5.       Grande parte da artilharia síria, e frota terrestre se encontra dentro ou arredores de cidades populosas como Damascus e Homs, e é impossível destruir esses equipamentos sem atingir a população civil. A exemplo do Iraque, atingir a populações civil só reforça a posição pública contra a intervenção, e pode resultar em um fortalecimento de milícias locais.

6.       O cenário atual  de «Guerra de Proxies», é muito semelhante ao do Vietnam ou do Afeganistão da década de 80. O objectivo era prolongar a situação.

7.       A guerra pode se alastrar para os países vizinhos. O armamento de “rebeldes” com armamento médio e pesado vai arrastar o conflito e desestabilizar os países em torno da Síria, como a Palestina, Israel, Líbano, Jordânia, Egito e Turquia, para não mencionar o já caótico Iraque.

8.       Armar os “rebeldes” é, inevitavelmente, armar terroristas. Os maiores e mais bem organizados grupos armados, como a Jabhat an-Nusra e a al-Dawla al-Islamiyya, são afiliados à al-Qa’ida. Armar essas organizações é mesmo que os entregar o país em caso de queda do regime.

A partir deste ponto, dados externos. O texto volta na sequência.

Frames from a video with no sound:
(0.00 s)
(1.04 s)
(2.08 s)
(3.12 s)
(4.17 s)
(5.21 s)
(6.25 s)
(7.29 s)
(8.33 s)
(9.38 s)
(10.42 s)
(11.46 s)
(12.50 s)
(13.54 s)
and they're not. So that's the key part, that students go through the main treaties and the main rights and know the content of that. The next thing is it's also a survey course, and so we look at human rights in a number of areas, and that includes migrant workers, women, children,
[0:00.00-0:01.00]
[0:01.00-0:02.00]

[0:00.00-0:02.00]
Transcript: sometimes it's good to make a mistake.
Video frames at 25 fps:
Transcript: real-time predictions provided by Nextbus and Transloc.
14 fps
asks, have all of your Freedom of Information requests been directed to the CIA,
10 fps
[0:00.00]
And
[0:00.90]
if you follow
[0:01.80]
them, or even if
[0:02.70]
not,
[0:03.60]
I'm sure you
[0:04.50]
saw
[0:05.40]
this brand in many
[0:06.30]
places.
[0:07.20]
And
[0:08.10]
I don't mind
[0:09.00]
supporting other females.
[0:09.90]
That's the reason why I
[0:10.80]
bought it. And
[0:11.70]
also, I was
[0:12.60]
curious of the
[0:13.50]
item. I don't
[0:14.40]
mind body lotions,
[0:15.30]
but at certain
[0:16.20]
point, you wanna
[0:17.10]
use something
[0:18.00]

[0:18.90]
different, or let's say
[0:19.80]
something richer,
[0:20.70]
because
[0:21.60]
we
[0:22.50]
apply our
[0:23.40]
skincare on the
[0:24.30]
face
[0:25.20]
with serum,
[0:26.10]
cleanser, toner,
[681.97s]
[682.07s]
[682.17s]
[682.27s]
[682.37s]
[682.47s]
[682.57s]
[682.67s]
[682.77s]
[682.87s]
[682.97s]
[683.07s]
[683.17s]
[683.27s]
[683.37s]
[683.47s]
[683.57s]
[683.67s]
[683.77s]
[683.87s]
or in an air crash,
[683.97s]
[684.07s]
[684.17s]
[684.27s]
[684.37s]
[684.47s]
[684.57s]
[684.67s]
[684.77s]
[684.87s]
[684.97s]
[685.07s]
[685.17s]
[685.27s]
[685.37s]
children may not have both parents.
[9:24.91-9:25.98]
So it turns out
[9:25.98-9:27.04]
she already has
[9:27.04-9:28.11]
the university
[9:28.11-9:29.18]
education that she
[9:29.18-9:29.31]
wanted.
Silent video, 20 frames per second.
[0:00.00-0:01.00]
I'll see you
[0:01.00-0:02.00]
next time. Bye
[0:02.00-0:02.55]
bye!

9.       Não existiu o esforço político para se resolver o conflito por vias diplomáticas, não se cogitou apoio ao ativismo nativo não-violento e que condena ambas as partes, e não se discutiu o envio de ajuda humanitária para aqueles que sofrem em território.

10.   Se a intervenção suceder em derrubar o regime, irá suceder em entregar o país à incerteza do sectarismo, em fortalecer organizações terroristas, e destruir o que resta do país; Se falhar, para além de também prolongar a carnificina, vai causar uma retaliação por parte do regime, que responderá de forma mais forte, mais agressiva, e que estará fortalecido por inspirações nacionalistas.
O resultado é mesmo em ambos os casos, o esquecido povo sírio adicionará mais corpos à já gigantesca pilha, sobram ruínas e sobrarão refugiados.
Refugiados que, sem intervenção, passam facilmente do 1 milhão e não contam com qualquer segurança fundamental em um sistema falido que, como está, já se encontra em uma constante luta para sobrevivência, e não tem qualquer condição de lidar com um aumento exponencial de pessoas.